**Activity**.
Would you transcribe the entries below, beginning at the line with "[9:23.96-9:24.96]" and ending after the line with "[9:29.96-9:30.44]", exactly, with no picture and nothing more?

[Stored items]
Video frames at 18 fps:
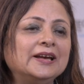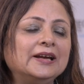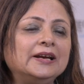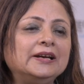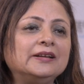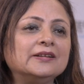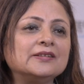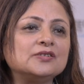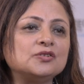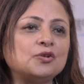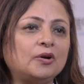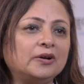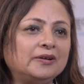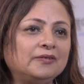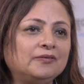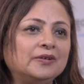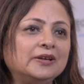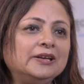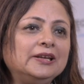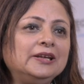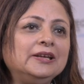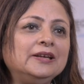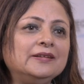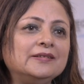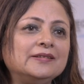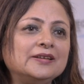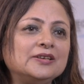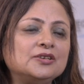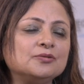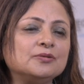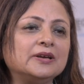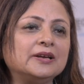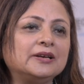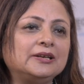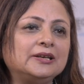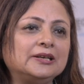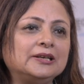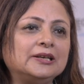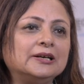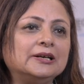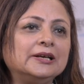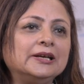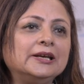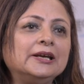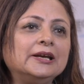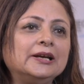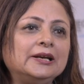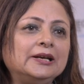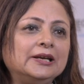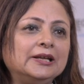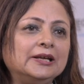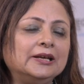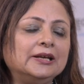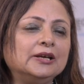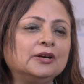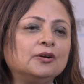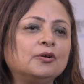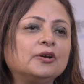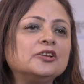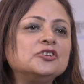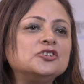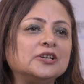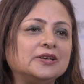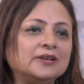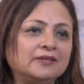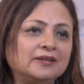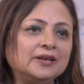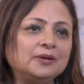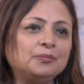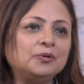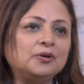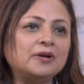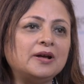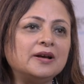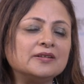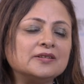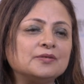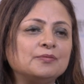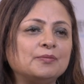it is not very easy to get the ANDA or a generic products.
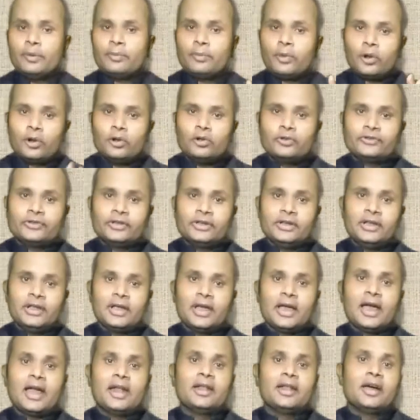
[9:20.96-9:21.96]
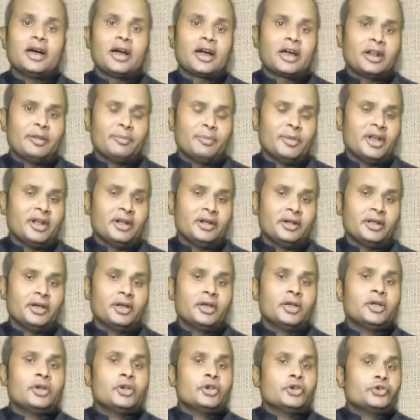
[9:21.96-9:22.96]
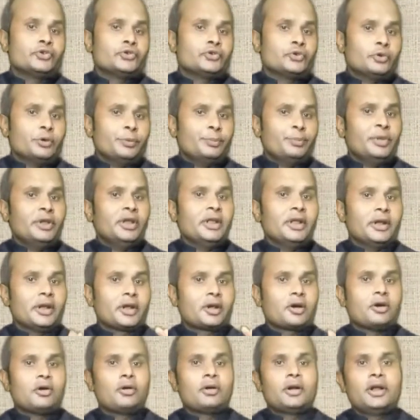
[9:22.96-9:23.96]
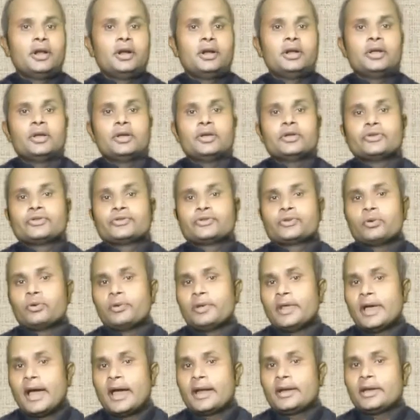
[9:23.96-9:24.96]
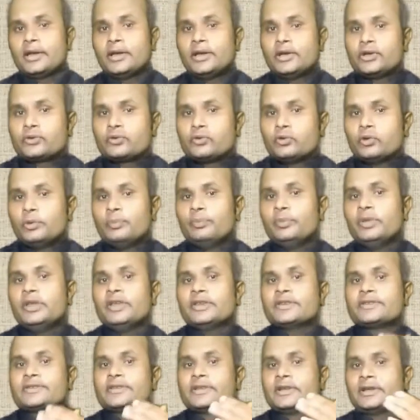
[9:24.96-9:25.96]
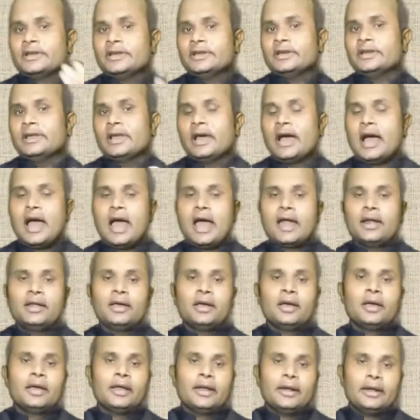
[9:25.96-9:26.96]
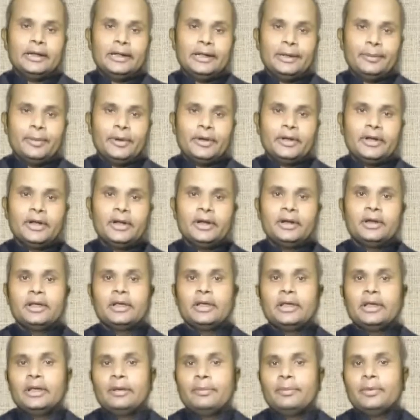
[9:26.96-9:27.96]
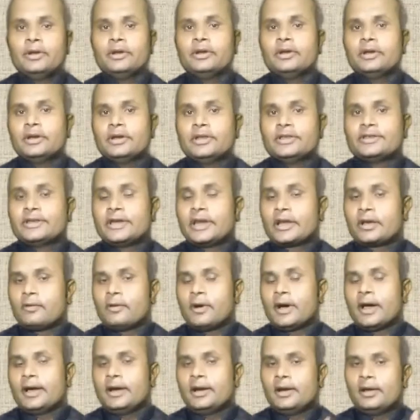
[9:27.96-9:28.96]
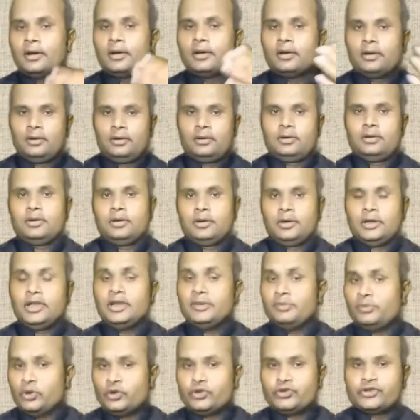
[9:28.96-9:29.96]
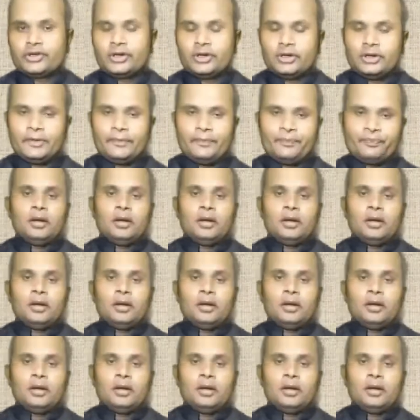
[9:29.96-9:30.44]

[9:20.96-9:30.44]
policy and agreement should be recorded so that it could be studied and debated if it is required in future.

**Your response**.
[9:23.96-9:24.96]
[9:24.96-9:25.96]
[9:25.96-9:26.96]
[9:26.96-9:27.96]
[9:27.96-9:28.96]
[9:28.96-9:29.96]
[9:29.96-9:30.44]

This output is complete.